Saturday, September 26

The Hunger Within and Without

Suddenly, everyone's talking about food, and here in Madison, Michael Pollan can draw so big a crowd that cops are called out to direct traffic around the basketball/hockey arena where he's speaking on the subject of nutrition. Yes, you heard correctly: Mobs are gathering to learn about food.

Well, Pollan's actually speaking sort of against nutrition, a sort of pro-food, anti-nutrition position that begins to make sense once you read his bestselling books or listen to him. I preferred listening. I have tried reading two of his best-selling books, first The Botany of Desire then The Omnivore's Dilemma, and I have to confess I not only didn't finish them; I barely made it to page 30 of either. I have no problem with his analysis or his writing; he's a good writer making good points about issues we should attend...I guess I just don't want to read about food.

There's a book, allegedly for children, written several decades ago by one of my favorite authors, an incredible woman named Margaret Wise Brown. Her middle name is no accident, I'm quite sure. And the book of hers that comes most often to my mind is neither of her best known books, the children's classic Goodnight Moon or its marketed companion, The Runaway Bunny. No. The book I love is called The Important Book.

This slim book brings representative components of life down to their truest significance, to their very essence. I don't know any other book that does it as well, or even dares to try, and that includes the writings of Socrates and Sartre and maybe Richard Gibbard, along with the whole crew of writers of the various gospels. It doesn't really go head to head with Darwin or Einstein, essence being immune to either mutation or relativity. It doesn't address food really, other than the apple, but if it did, I am quite sure what it would say, and it would be this: "The important thing about food is it ends hunger."

Pollan and everyone else writing about good, truly nutritious food and the sustainability of our food supply are all right. We could eat a lot better than we do, most of us, by far most of us. And yet we are hungry and so we eat what is in front of us. We eat Froot Loops, and we put yogurt in plastic tubes in our children's lunches, and we are reasonably certain that the carrots we put alongside the silly plastic tubes of fruity, sugared yogurt are tossed, still in their unrecyclable Ziploc bag into the lunchroom garbage. We stop at McDonald's now and then, although we have begun checking our rearview mirror to see if anyone we know is within sight of our dereliction. Because we are hungry, and we are hungry for more than nutrition, even for more than flavor.

We are hungry to have life be easier. We are hungry to be able to believe that it's going to somehow turn out all right, to believe that McDonald's has not been poisoning us all these years or our children, raised on Happy Meals. I ruefully remember taking my children along with my best friend and her children to McDonald's when the children were small and we were obliging. Tracy and her children were devoted vegetarians. They ordered cheeseburgers, hold the burger. Their Happy Meals were soft, white, perfectly round buns with a single 1/8" slice of American cheese on it.

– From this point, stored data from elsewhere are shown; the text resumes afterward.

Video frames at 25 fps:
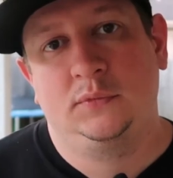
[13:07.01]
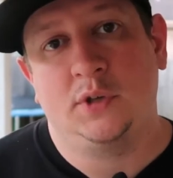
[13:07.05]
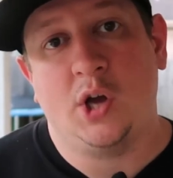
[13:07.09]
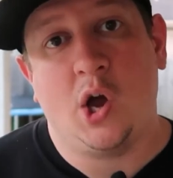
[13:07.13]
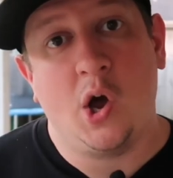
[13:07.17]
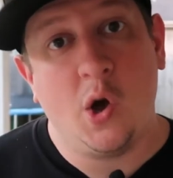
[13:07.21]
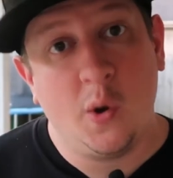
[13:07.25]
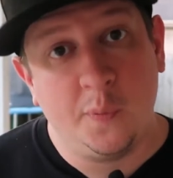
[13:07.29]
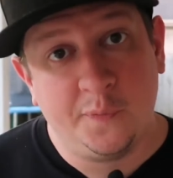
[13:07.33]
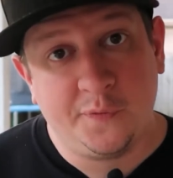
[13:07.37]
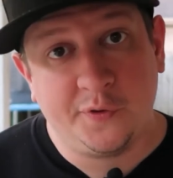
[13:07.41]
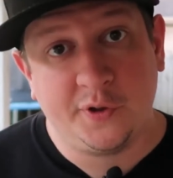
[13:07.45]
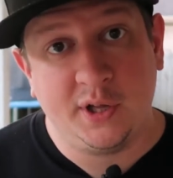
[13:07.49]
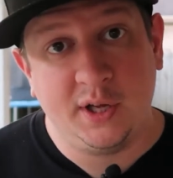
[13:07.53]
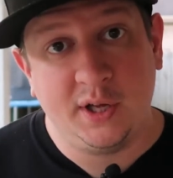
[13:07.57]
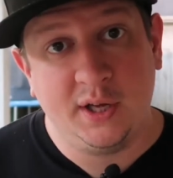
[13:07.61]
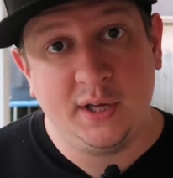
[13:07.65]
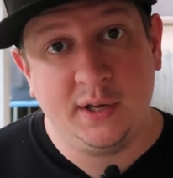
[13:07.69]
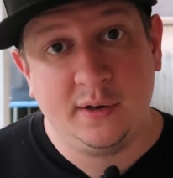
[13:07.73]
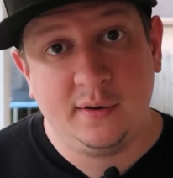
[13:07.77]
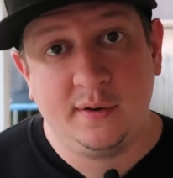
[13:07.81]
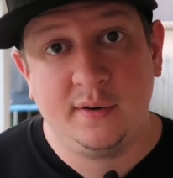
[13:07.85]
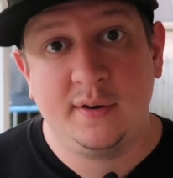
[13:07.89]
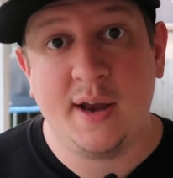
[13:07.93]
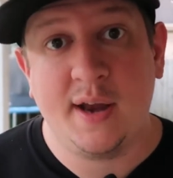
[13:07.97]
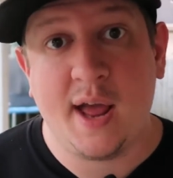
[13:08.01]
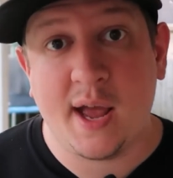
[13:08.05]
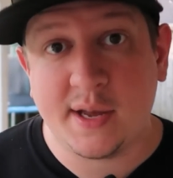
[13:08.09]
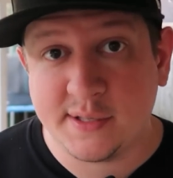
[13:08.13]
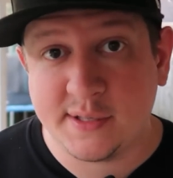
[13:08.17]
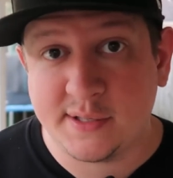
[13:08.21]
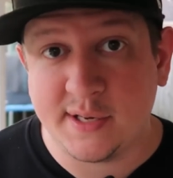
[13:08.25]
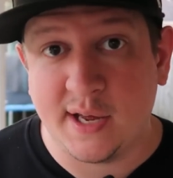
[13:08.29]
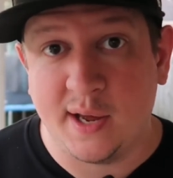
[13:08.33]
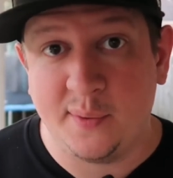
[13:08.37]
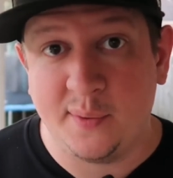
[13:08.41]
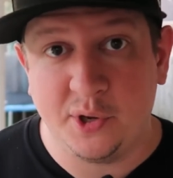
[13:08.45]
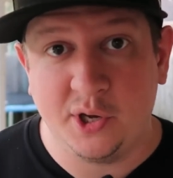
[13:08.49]
Hopefully,
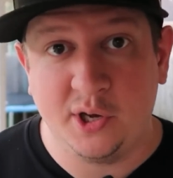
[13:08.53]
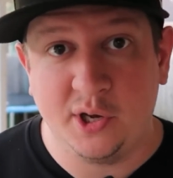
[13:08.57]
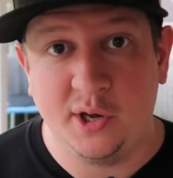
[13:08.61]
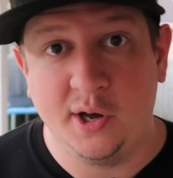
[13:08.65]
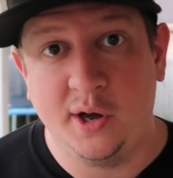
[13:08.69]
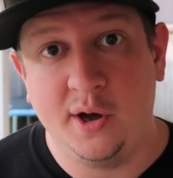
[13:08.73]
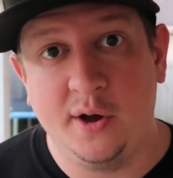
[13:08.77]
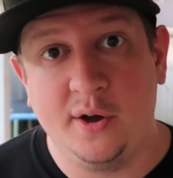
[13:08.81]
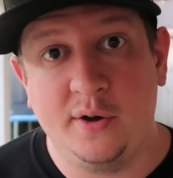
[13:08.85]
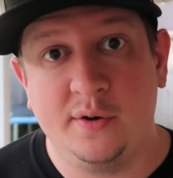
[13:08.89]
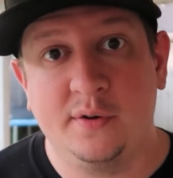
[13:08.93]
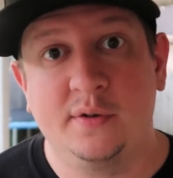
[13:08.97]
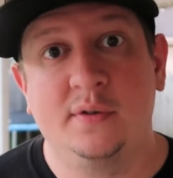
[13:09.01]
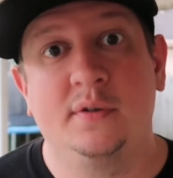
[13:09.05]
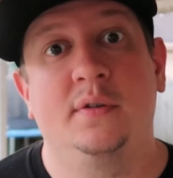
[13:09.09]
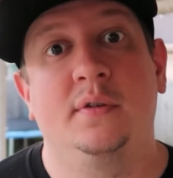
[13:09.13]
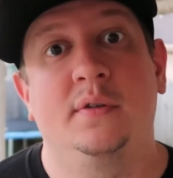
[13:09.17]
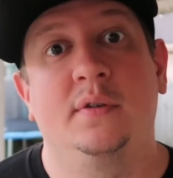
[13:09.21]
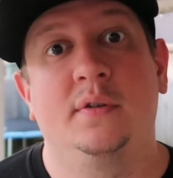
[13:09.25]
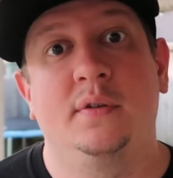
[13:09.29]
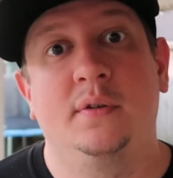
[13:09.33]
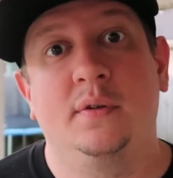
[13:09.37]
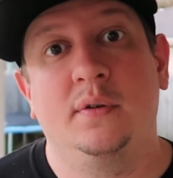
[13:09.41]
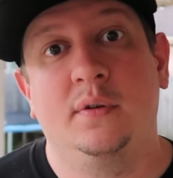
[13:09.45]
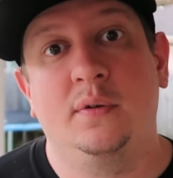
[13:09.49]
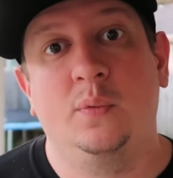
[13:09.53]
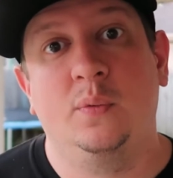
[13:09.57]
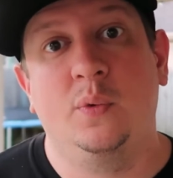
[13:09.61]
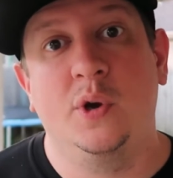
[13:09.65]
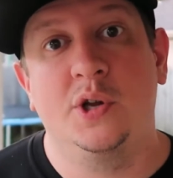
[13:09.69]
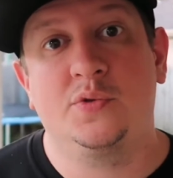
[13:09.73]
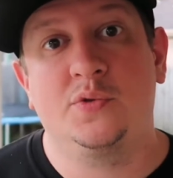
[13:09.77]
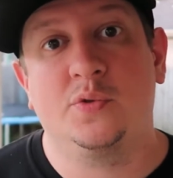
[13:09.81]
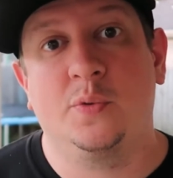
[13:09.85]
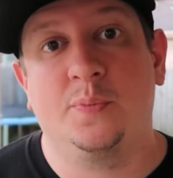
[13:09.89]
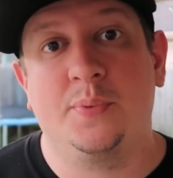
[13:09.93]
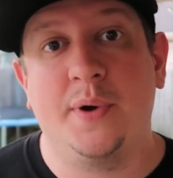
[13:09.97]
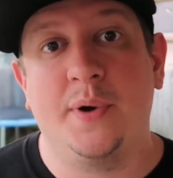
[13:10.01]
next time we go,
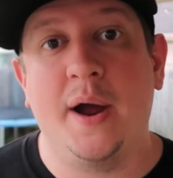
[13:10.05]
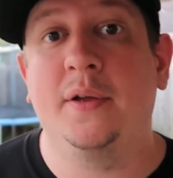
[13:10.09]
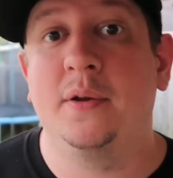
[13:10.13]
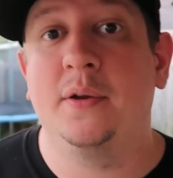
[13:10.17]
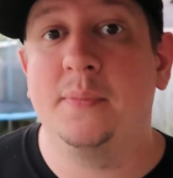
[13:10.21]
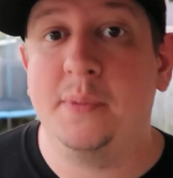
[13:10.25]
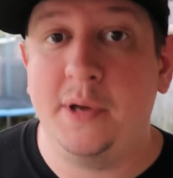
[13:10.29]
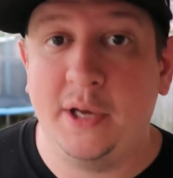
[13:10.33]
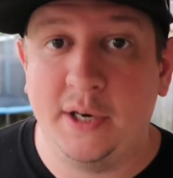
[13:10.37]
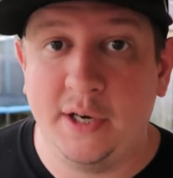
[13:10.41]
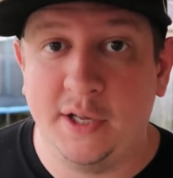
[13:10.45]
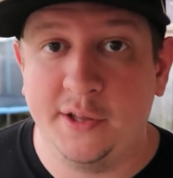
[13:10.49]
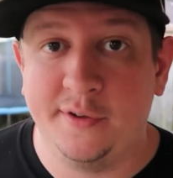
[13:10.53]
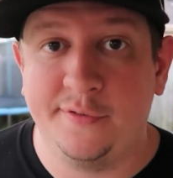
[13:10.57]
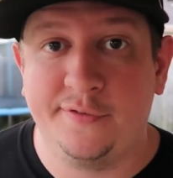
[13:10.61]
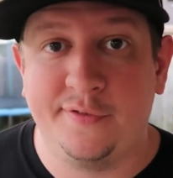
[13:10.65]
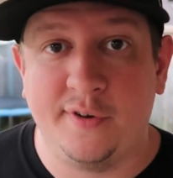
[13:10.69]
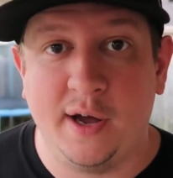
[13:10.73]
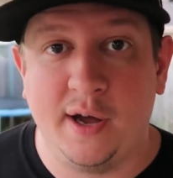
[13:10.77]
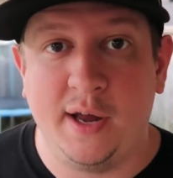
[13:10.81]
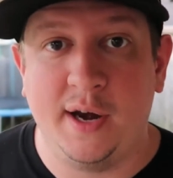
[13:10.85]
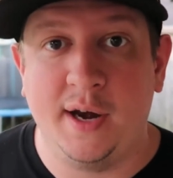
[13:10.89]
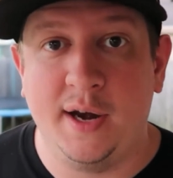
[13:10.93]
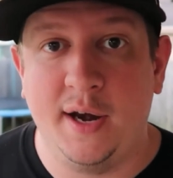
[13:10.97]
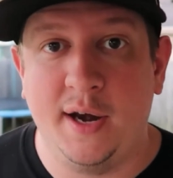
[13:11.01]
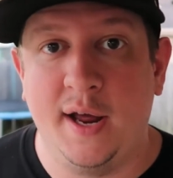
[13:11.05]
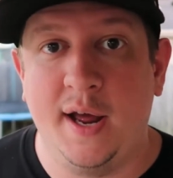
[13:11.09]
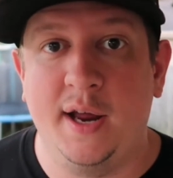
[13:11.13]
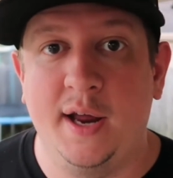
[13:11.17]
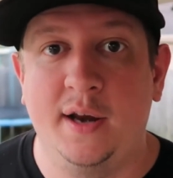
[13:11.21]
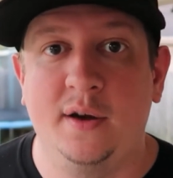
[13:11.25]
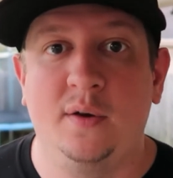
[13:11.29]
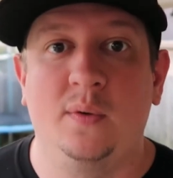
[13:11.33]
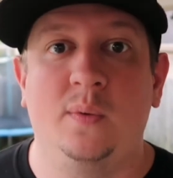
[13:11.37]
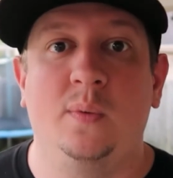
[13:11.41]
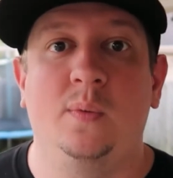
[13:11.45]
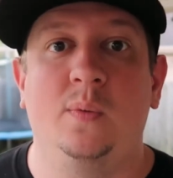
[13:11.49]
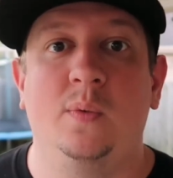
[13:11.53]
which will probably be another Friday
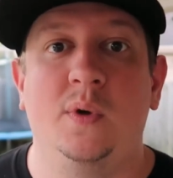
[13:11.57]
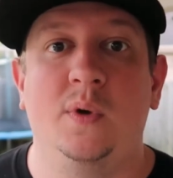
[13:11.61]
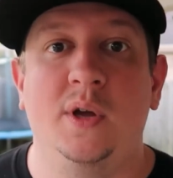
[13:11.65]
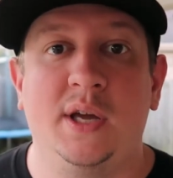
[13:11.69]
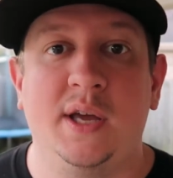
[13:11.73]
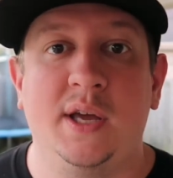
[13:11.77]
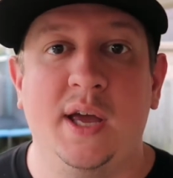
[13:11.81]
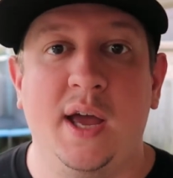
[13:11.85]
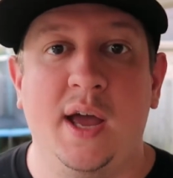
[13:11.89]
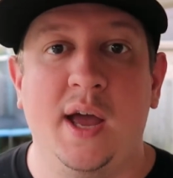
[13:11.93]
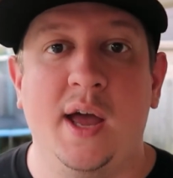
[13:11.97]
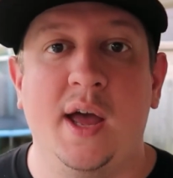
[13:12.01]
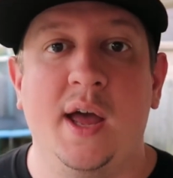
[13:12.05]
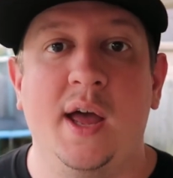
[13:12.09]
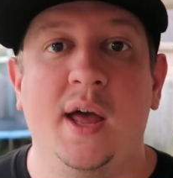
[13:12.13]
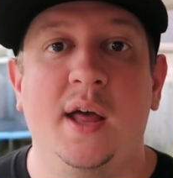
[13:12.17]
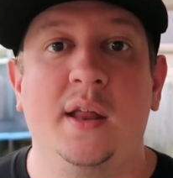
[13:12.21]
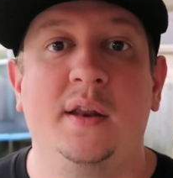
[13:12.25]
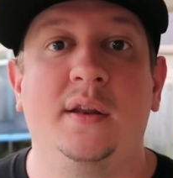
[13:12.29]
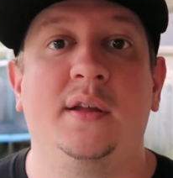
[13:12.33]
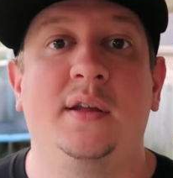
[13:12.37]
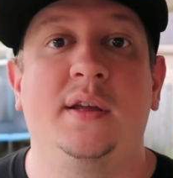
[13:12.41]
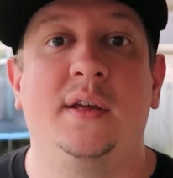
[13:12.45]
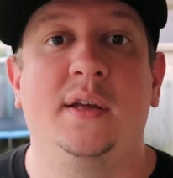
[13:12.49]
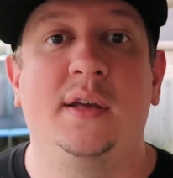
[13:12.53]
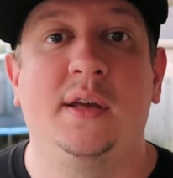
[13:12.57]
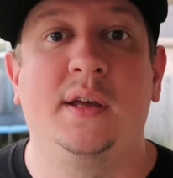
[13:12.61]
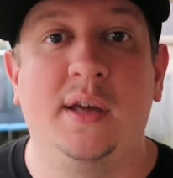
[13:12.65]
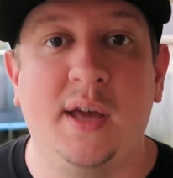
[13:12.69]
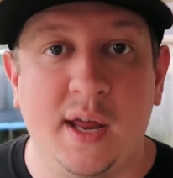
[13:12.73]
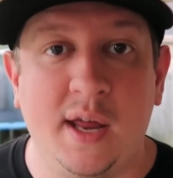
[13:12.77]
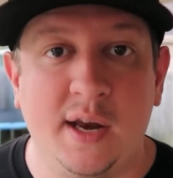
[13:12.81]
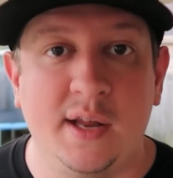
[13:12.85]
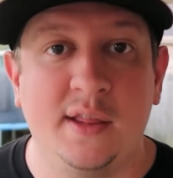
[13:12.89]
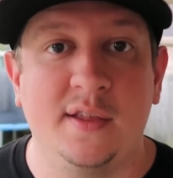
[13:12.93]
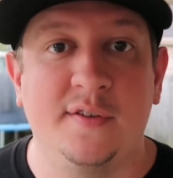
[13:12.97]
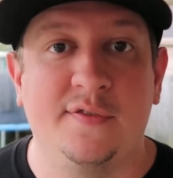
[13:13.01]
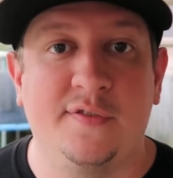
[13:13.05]
night, we can
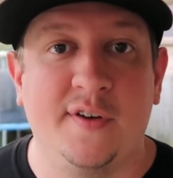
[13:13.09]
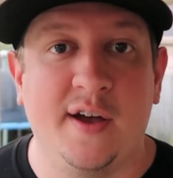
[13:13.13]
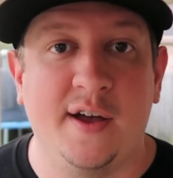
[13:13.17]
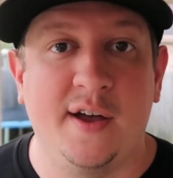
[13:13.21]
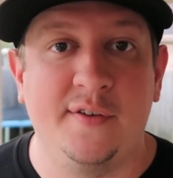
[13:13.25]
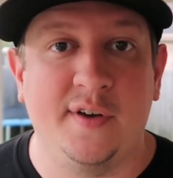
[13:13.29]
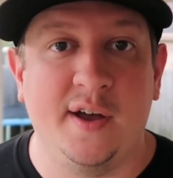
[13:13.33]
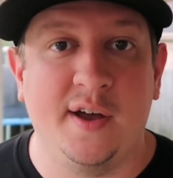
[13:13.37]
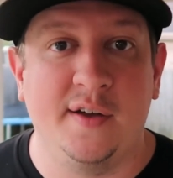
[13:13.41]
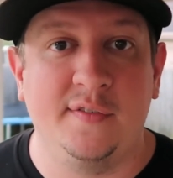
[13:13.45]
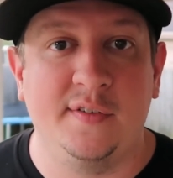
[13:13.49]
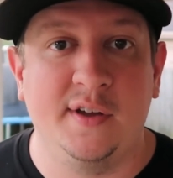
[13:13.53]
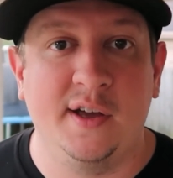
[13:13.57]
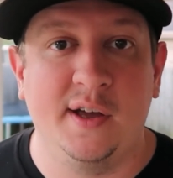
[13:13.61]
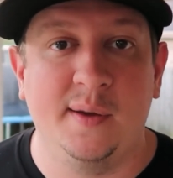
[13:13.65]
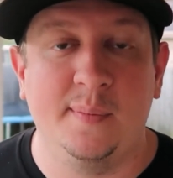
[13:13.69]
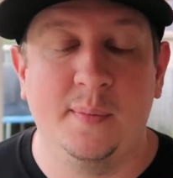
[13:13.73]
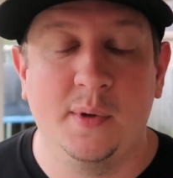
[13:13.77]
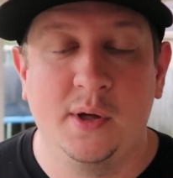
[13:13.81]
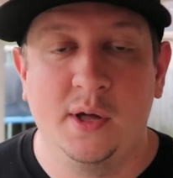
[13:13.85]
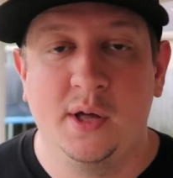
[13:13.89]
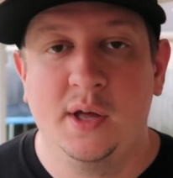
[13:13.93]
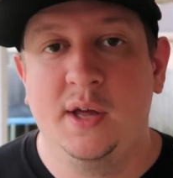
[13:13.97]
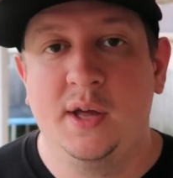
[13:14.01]
get in the 5-5 game.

And we were all so happy to be there.

We are hungry not just for health and correctness. We are hungry for time, hence the Happy Meals. Hungry for trust, to believe that our farmers are shipping us the same food they will serve at the table to their children. Hungry for a world that does not poison us. We are hungry for life to be simpler, to come home after a long, exhausting day of work and not have to cook a potful of dried legumes for six hours, not have to skin tomatoes and seed peppers before we can stew them into a pasta sauce. So we reach for a jar of Prego; we pop open a vacuum-sealed container of lentil soup. And when we go to bed with every intention of reading at least one chapter in one of the three books we currently have going, the one we put aside is Pollan's...but at least we bought it.

In Indonesia, during Ramadan, the servants of the middle class and wealthy tend to leave their house of employment to return to their homes in the villages of their birth. The employers of these nearly unpaid domestic laborers are forced to cook their own food and put their own children to bed. It is so exhausting a good percentage of them simply pack up and go stay in Jakarta's hotels for the duration of the Muslim holiday. Which I mention so you know it's not just we spoiled Americans who have difficult doing the right thing.

Cooking good nutritious meals is expensive and time-consuming. Unfortunately for the planet, lots of us have neither time nor money.